Hermandad de Monte-Sión. / Foto: Pepo Herrera Hermandad de Monte-Sión. / Foto: Pepo Herrera Imposible encontrar un hueco ayer para ver la salida de Montesión desde una hora antes de que se abireran las puertas del templo de la calle Feria, a las 17.30 horas. Costaleros, policías, periodistas y algún que otro curioso que logró colarse en el espacio acotado frente a la capilla de esta hermandad se apretaban ante la complicada salida del grande y grandioso paso de  Nuestro Señor Jesucristo en el Huerto. Aplaudido fue el trabajo del cuerpo de costaleros que logró acometer este difícil comienzo con maestría, obligando a todos a contener la respiración al ver cómo las alas del ángel que contempla al Señor en esta escena casi rozan el dintel. Pero no. El cálculo fue perfecto y el paso firmó una brillante salida, agitando con fuerza las ramas del olivo y deslumbrando con los estrenos que brinda este año la hermandad. Para empezar, la trabajada y original túnica del Señor, bordada según diseño de J. Ramón Plateiro, en dos tonos de morado. Otra novedad, la recuperación de los delicados ángeles de los candelabros del misterio, dos de ellos restaurados y otros dos de nueva talla. Una saeta desde un balcón justo frente al templo recibió al Señor declarando lo que todos pensaban: «Tu barrio te está esperando Señor». Una vez superado lo más difícil, llegó el turno de la Virgen del Rosario, aguardada por un grupo de señoras apostadas frente a la capilla, con el auxilio de las ya tradicionales sillas plegables.

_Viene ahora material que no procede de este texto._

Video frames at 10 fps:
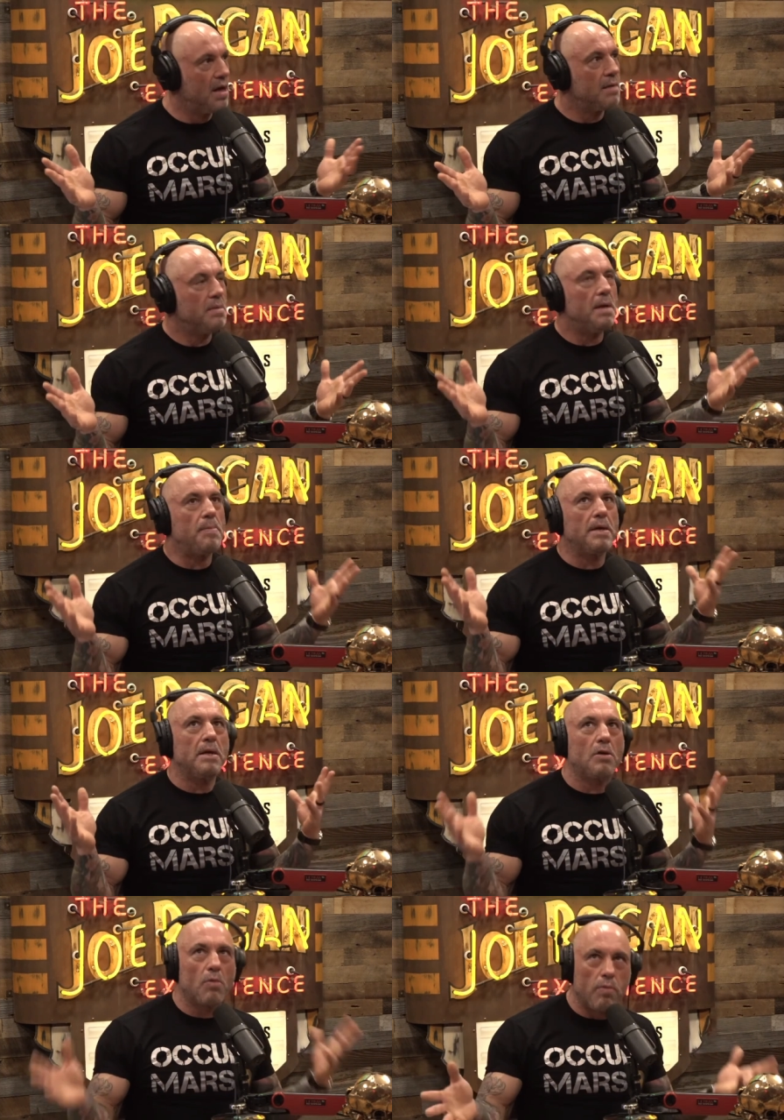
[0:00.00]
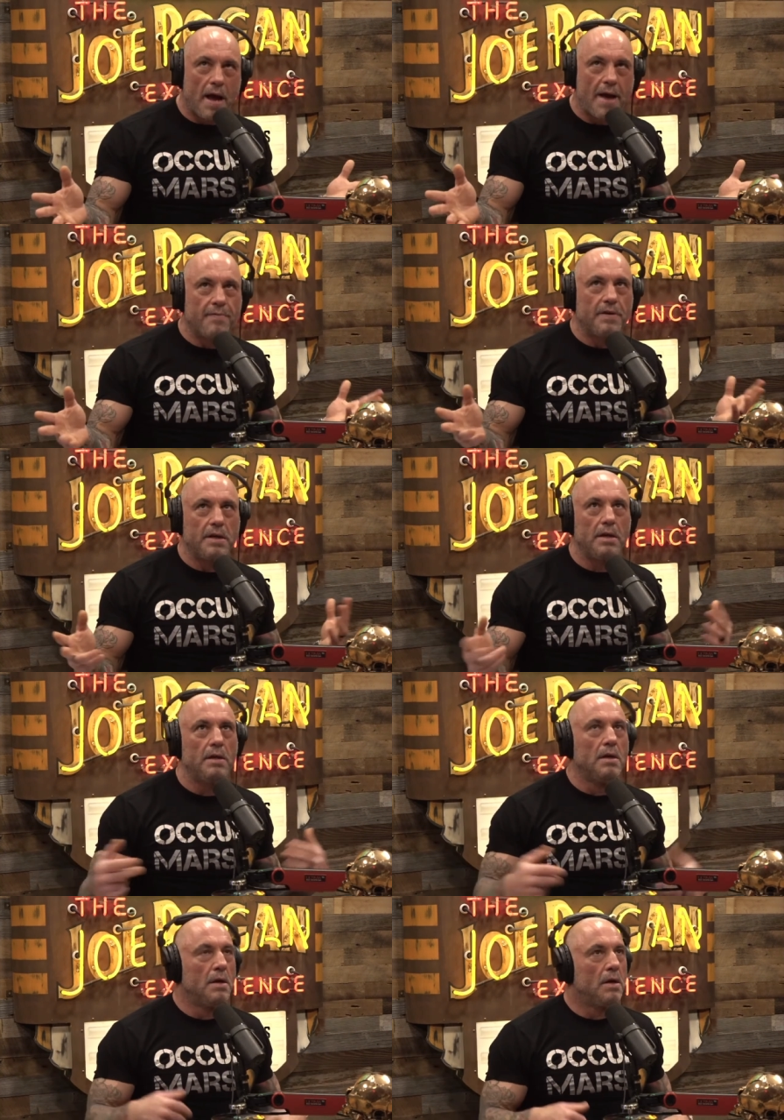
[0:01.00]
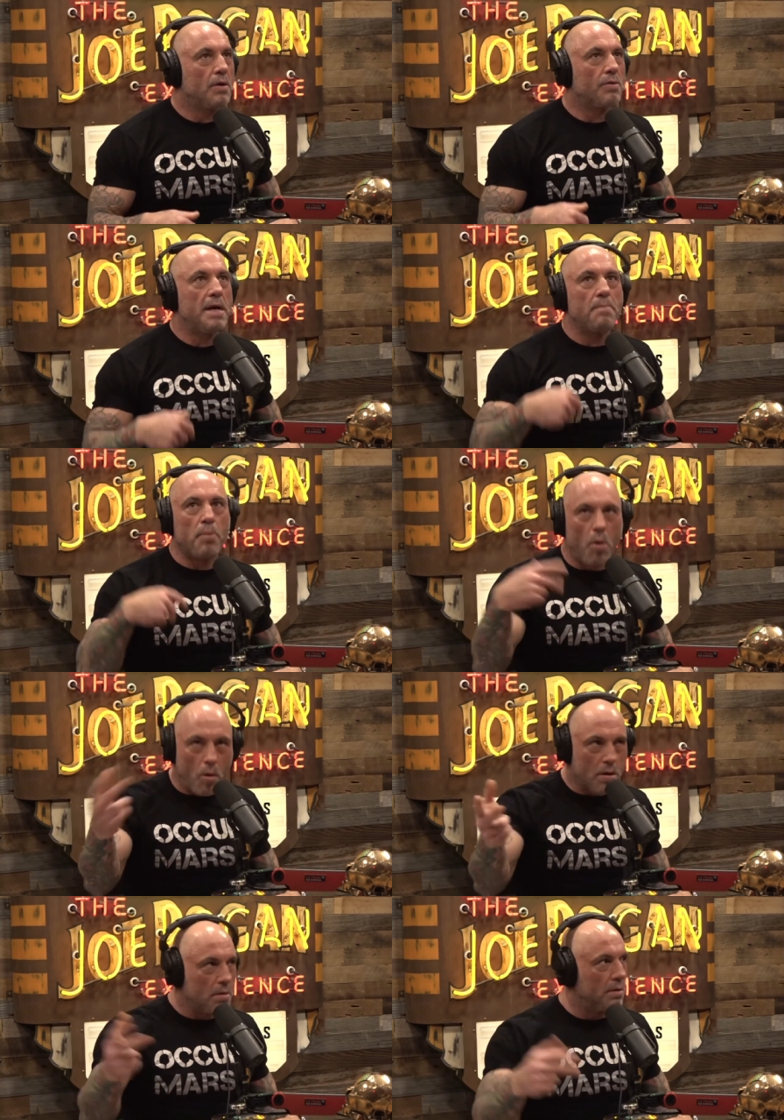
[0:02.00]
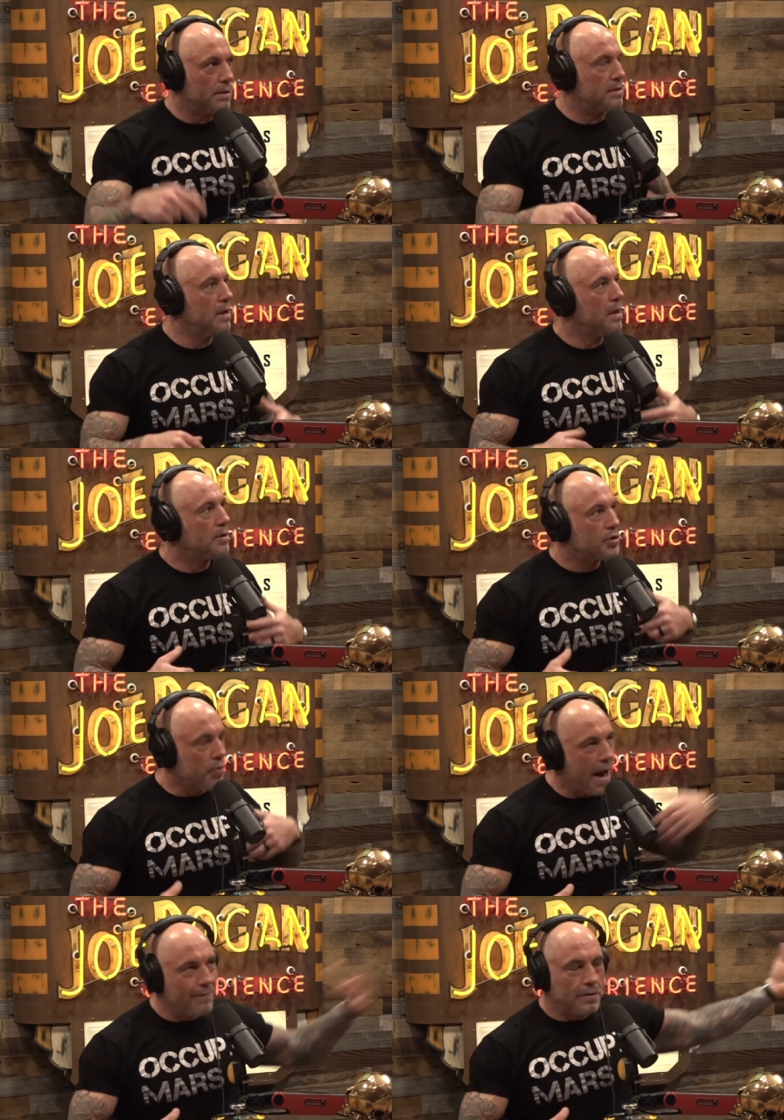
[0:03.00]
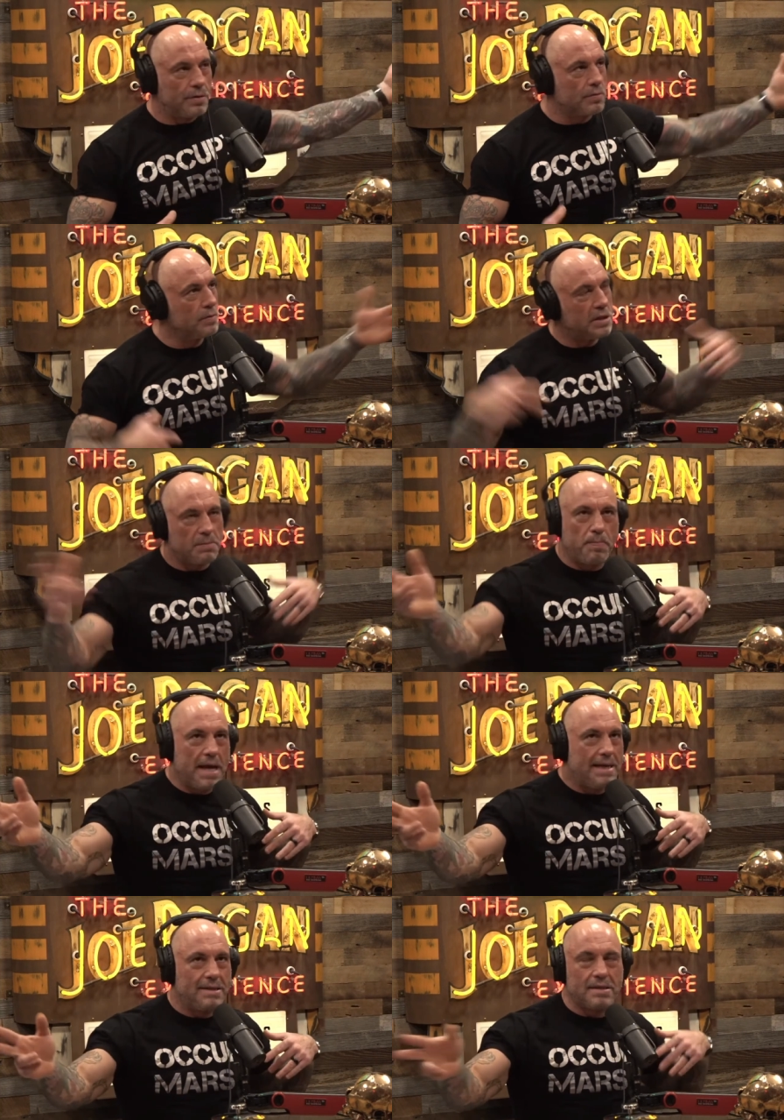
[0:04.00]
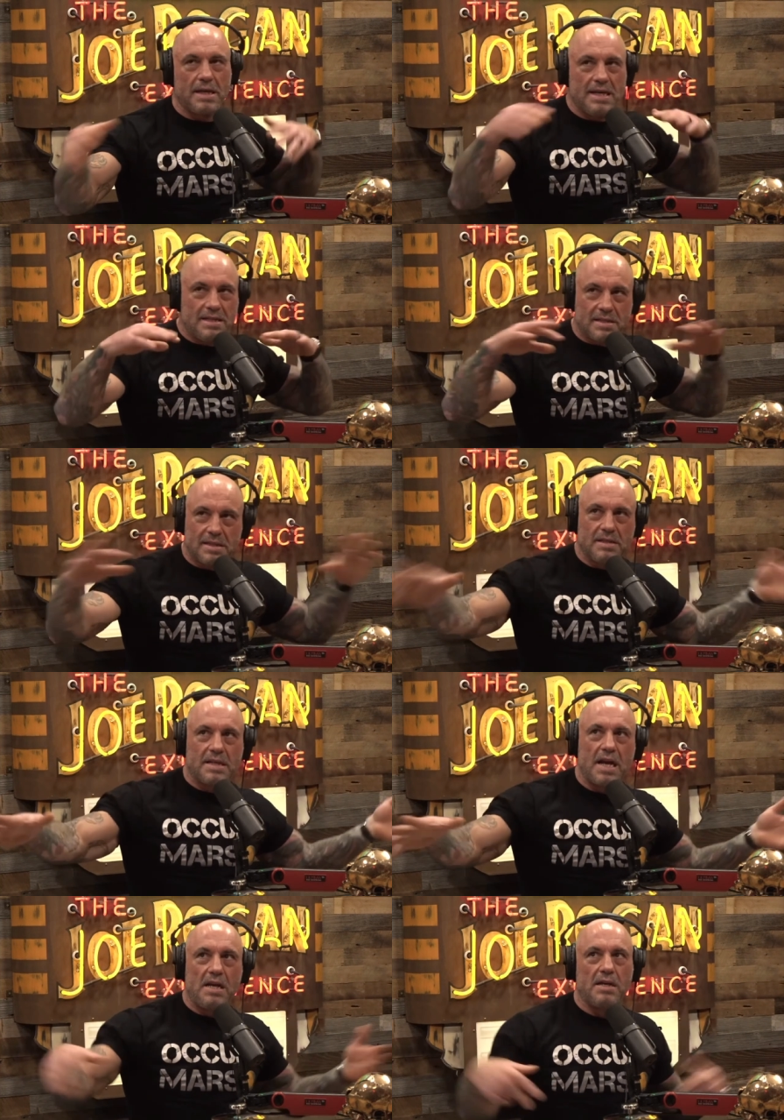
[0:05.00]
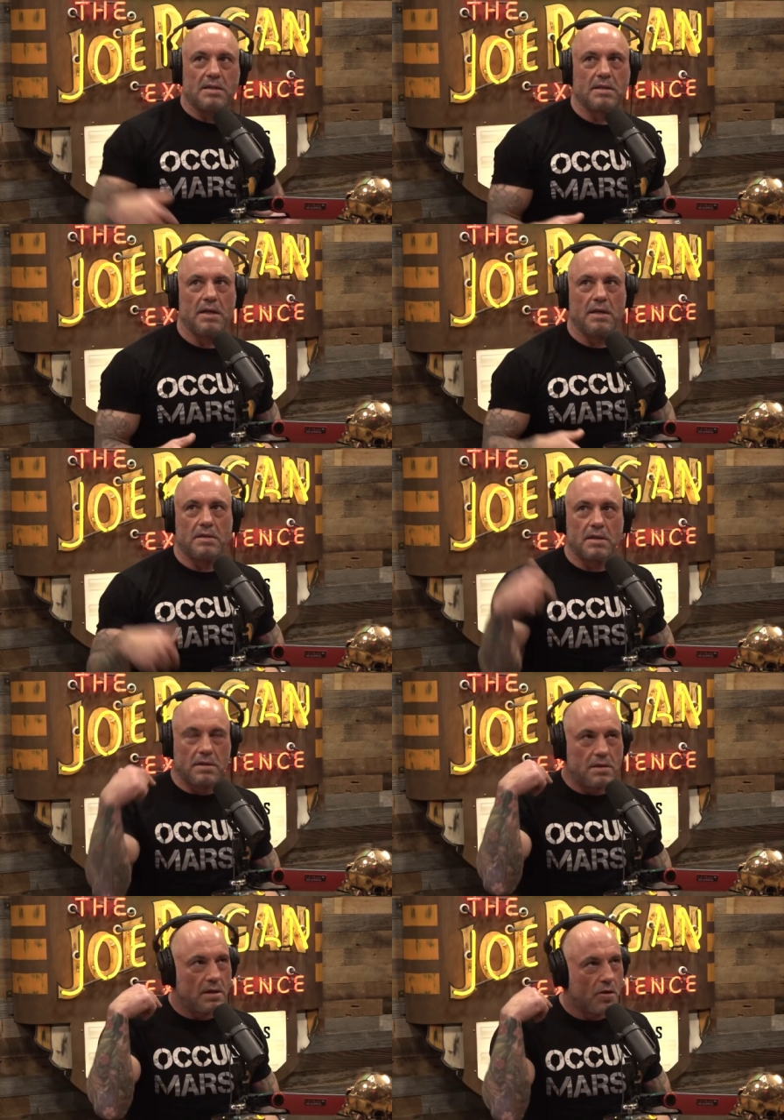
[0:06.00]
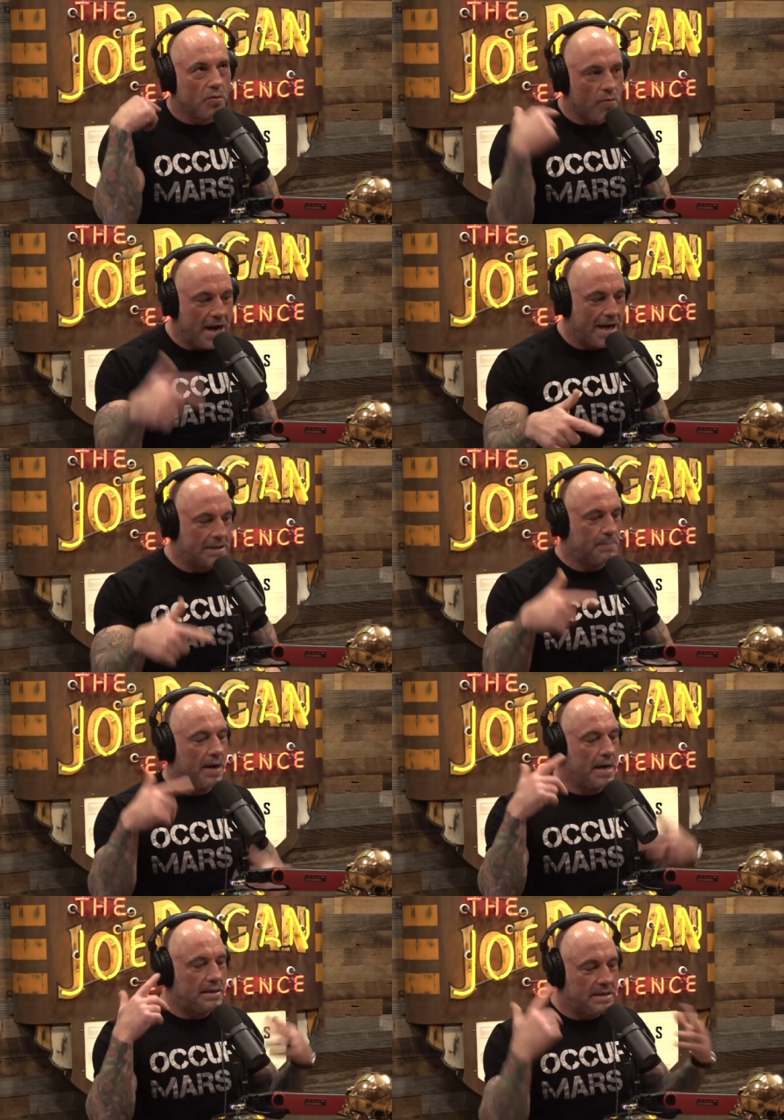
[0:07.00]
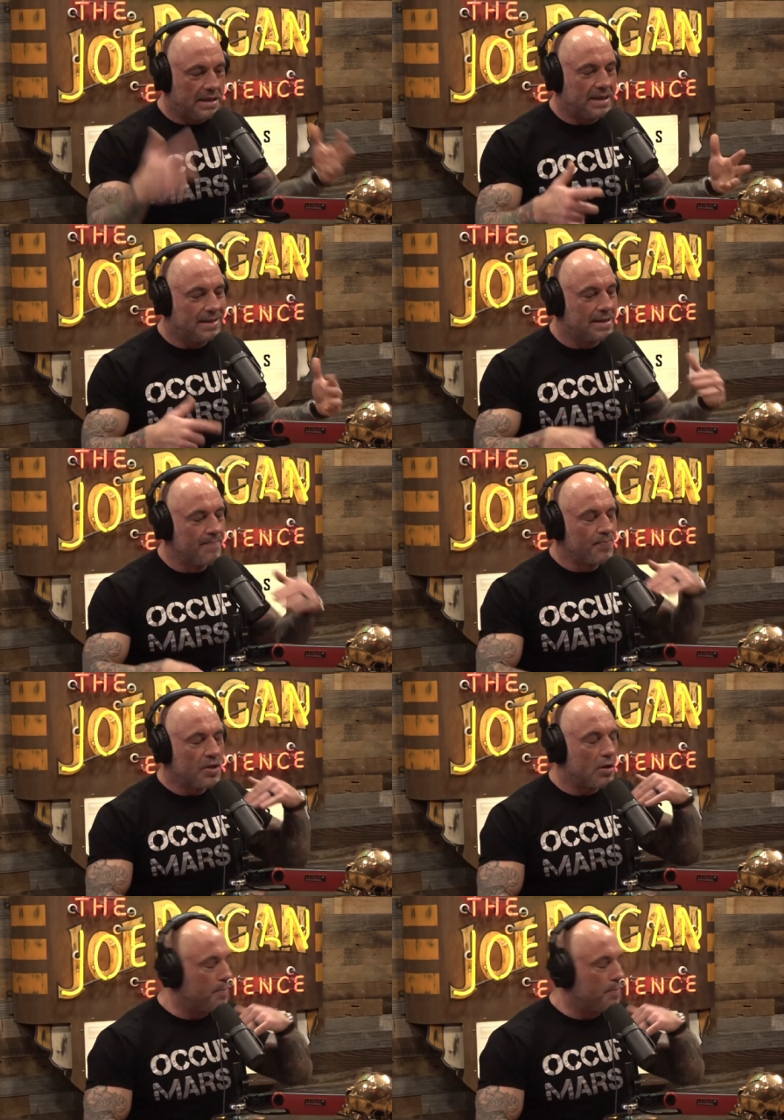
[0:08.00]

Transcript: manipulate gravity, create portals, travel through space instantaneously to, to grasp ideas that are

Un policía nacional se acercó a ellas para pedirles que, «por motivos de seguridad», se levantaran cuando saliera el paso. «Pero bueno .¿Se cree que vamos a quedarnos sentadas cuando salga la Señora del Jueves Santo? Se creerá que somos testigos de Jehová», respondió una de ellas, que no dudó en ponerse en planta en cuanto vio asomarse el paso de palio para gritarle «qué carita más bonita» a la Virgen, adornada por ramilletes de rosas blancas y rosas. Otra saeta, Rosario de Montesión, despidió a la Señora que se encaminó hacia la Alameda mecida al ritmo de la banda municipal de La Puebla del Río, entre los aplausos de la calle Feria.